La personnalité juridique n’a pas de signification métaphysique ; elle n’est pas l’ombre portée par la personne physique sur la scène du droit. C’est une construction intellectuelle qui permet d’unifier un ensemble des droits et propriétés sous forme d’un patrimoine unique. C’est un outil pour donner existence juridique, pour faire exister juridiquement un être, une entité ; pour faire de cet être ou entité un acteur sur la scène du droit. Thomas HOBBES consacre un chapitre de son Léviathan (Thomas HOBBES, Léviathan, Ou matière, forme et puissance de l’État chrétien et civil, 1651). Il définit la personnalité juridique comme l’acteur qui parle et plaide au nom d’un autre.
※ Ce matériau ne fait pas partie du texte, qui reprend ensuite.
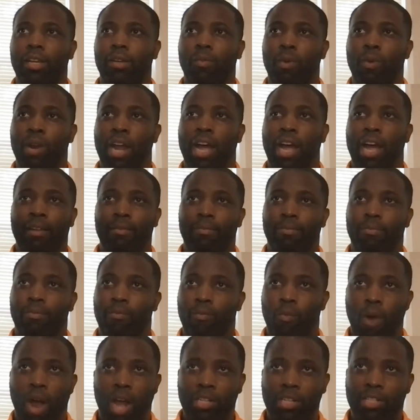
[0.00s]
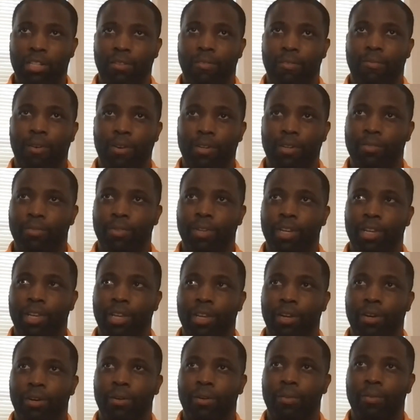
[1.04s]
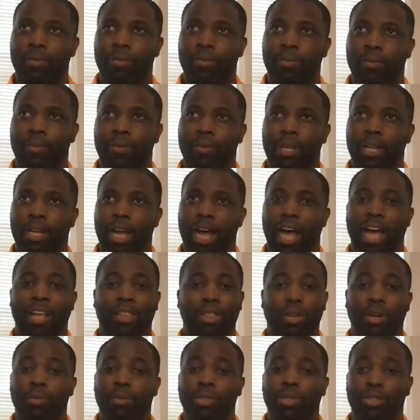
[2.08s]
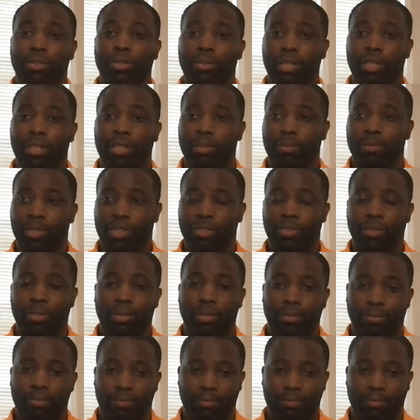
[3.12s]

when I watched the first video, I thought it was too good to be true.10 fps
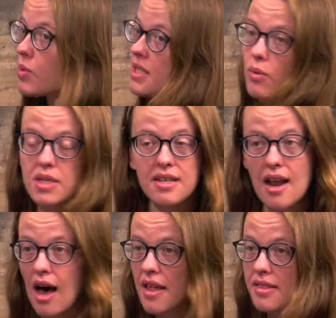That is, it was
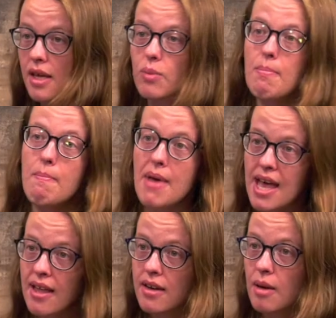not that
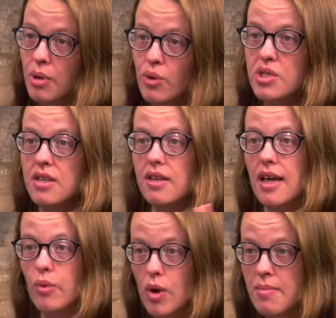men opposed it
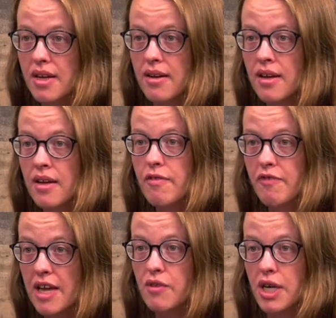and women
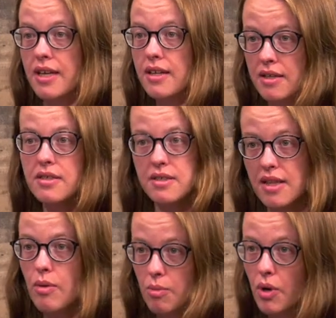favored it. It's mm-hmm.
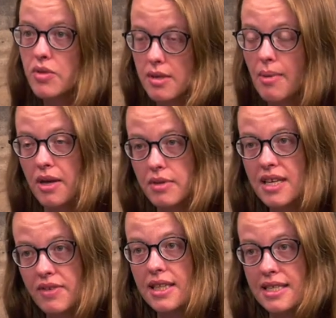they were both about
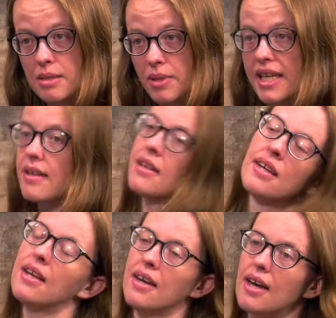evenly split.
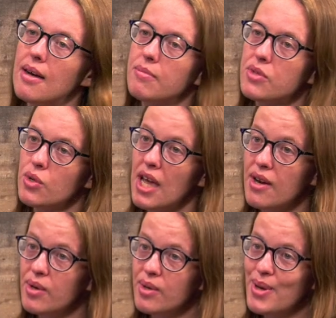Hmm.
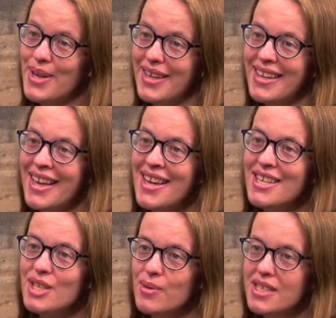
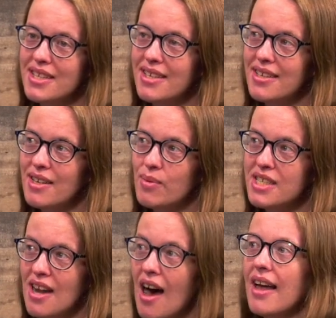It was
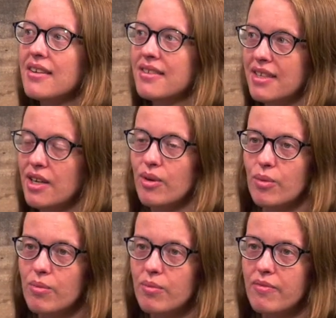not, you know,
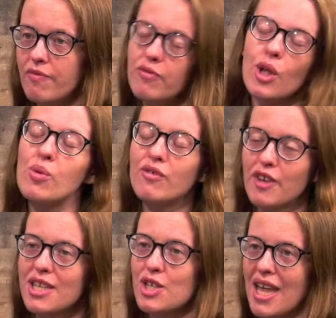lone
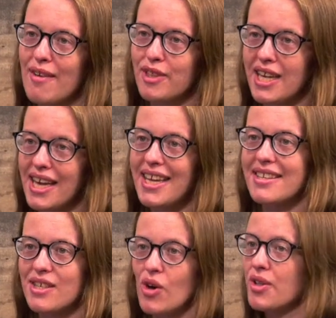Phyllis Schlafly
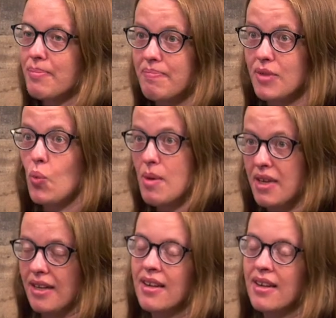against all the women.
Si donc l’État, qui est de par la loi le défenseur en titre de tout ce qui nous est commun, forêts des domaines publics, rivières navigables ou flottables, ne fusse qu’à bois perdus, glaciers, se fait défenseur d’intérêts privés ou publics en vue d’une exploitation économique qui porte atteinte à l’intégrité des éléments naturels placés sous sa protection, alors il est utile que ces éléments naturels puissent faire valoir leur intérêts à l’existence et la persistance, au cours des procédures administratives ou judiciaire, par le biais de représentants ad hoc, désignés à cette fin. L’arbre doit être admis à plaider sa cause, par le biais de ses représentants permanents ou désignés à l’occasion de la procédure.

 

Il est donc intellectuellement possible d’envisager que la personnalité juridique de certaines entités non humaines soient reconnues par la loi, dotées d’un patrimoine (non appropriable, susceptible de recueillir les dommages et intérêts auxquels les pollueurs seront condamnés) représenté par un mandataire chargé d’en défendre les intérêts au sein des instances politiques et devant les tribunaux, puis à gérer le fonds recueillis afin des restaurer la forêt, la rivière dans l’état antérieur à la pollution, dans toute la mesure du possible.
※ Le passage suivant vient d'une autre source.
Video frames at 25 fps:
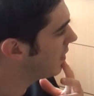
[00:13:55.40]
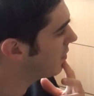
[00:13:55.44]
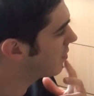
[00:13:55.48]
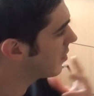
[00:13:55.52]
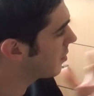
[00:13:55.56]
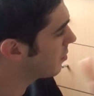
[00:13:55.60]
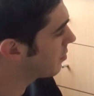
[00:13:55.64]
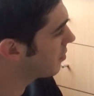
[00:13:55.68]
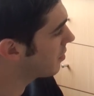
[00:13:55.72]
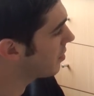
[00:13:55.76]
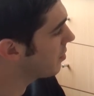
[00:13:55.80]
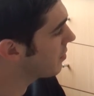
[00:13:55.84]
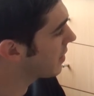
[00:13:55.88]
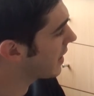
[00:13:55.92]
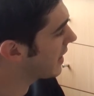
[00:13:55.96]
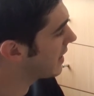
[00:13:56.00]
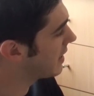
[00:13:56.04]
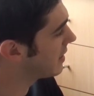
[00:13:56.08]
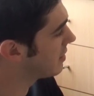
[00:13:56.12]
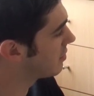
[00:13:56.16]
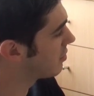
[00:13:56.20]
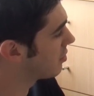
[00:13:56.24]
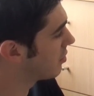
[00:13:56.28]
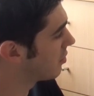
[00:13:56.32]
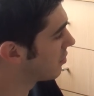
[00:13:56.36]
So we're still
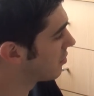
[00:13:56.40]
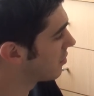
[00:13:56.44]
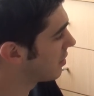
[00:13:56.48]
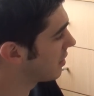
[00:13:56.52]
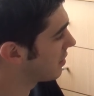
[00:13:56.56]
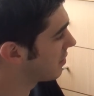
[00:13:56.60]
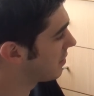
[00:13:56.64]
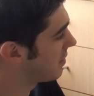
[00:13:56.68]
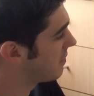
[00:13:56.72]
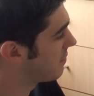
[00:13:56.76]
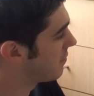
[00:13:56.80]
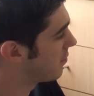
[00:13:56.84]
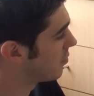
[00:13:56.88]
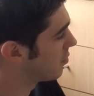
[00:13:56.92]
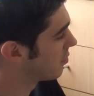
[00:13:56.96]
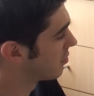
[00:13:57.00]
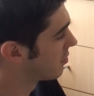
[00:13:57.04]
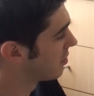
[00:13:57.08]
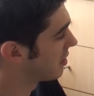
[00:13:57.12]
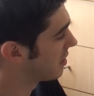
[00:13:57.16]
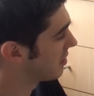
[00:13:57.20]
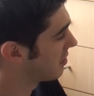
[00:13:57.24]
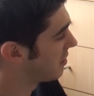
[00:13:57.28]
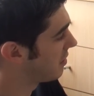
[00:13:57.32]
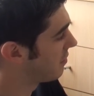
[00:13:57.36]
getting sort of 64,
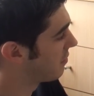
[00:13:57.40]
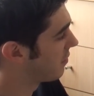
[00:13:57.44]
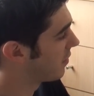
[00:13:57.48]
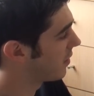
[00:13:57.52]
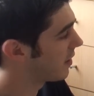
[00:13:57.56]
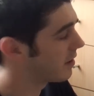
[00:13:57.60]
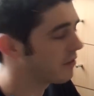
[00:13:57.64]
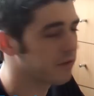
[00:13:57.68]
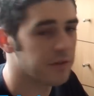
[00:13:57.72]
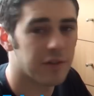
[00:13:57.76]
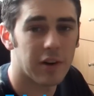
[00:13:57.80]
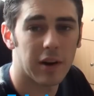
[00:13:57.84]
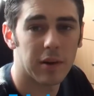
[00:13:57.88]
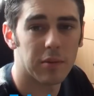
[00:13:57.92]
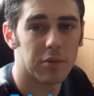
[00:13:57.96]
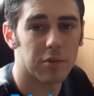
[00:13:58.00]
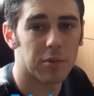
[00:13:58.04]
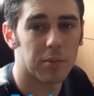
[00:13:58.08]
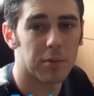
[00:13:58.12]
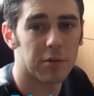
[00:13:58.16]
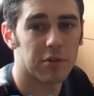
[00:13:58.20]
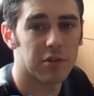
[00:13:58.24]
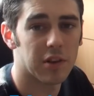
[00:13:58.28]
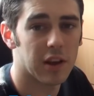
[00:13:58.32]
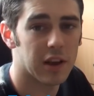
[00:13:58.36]
65 frames
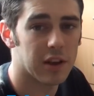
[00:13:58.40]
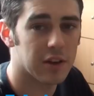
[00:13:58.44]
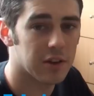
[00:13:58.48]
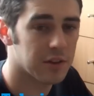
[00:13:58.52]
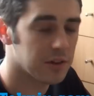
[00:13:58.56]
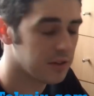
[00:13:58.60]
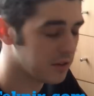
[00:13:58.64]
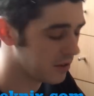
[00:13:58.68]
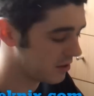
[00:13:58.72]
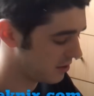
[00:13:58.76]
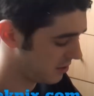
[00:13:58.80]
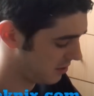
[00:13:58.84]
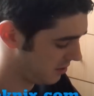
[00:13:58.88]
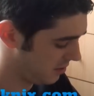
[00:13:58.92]
per second.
Si le législateur paraît ainsi transgresser la distinction majeure que le droit institue entre sujets et objets, ce n’est pas par volonté de bouleverser l’ordonnancement classique du droit mais seulement de trouver des solutions pratiques à la préservation d’entités naturelles indispensables à l’habitabilité de la terre, en utilisant les potentialités juridiques d’une institution bien établie, en l’occurence la fiction légale d’une personnalité juridique ou morale que le législateur peut attribuer en dehors de personnes humaines, pourvu que ce soit utile à la vie sociale.
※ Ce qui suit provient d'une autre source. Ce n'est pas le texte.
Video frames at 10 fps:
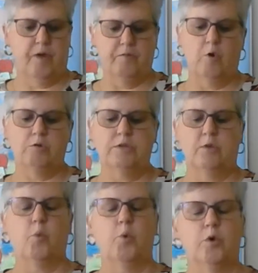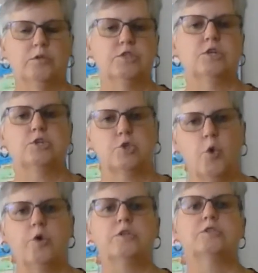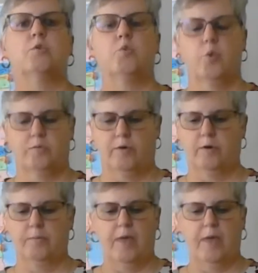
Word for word: of holding the world's shortest river.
Une telle personnalité a pu être accordée, après controverses et débats, à des regroupements aussi divers que des entreprises et des associations, au prix de certains aménagements et adaptations. De même sera-t-il possible, au prix d’autres aménagements et adaptations, de d’attribuer une telle personnalité juridique à des entités naturelle, lorsque le besoin s’en fera sentir. pendant, l’adaptation de cette institution à une entité naturelle constitue un pas supplémentaire, que le législateur a franchi en accueillant dans son corpus la cosmogonie du peuple Maoris, peuple riverain du fleuve, pour lequel le fleuve fait partie de l’identité de la communauté humaine, et est considéré comme une personne, un ancêtre, qui a sa place dans la communauté que forment les humains avec leur habitat.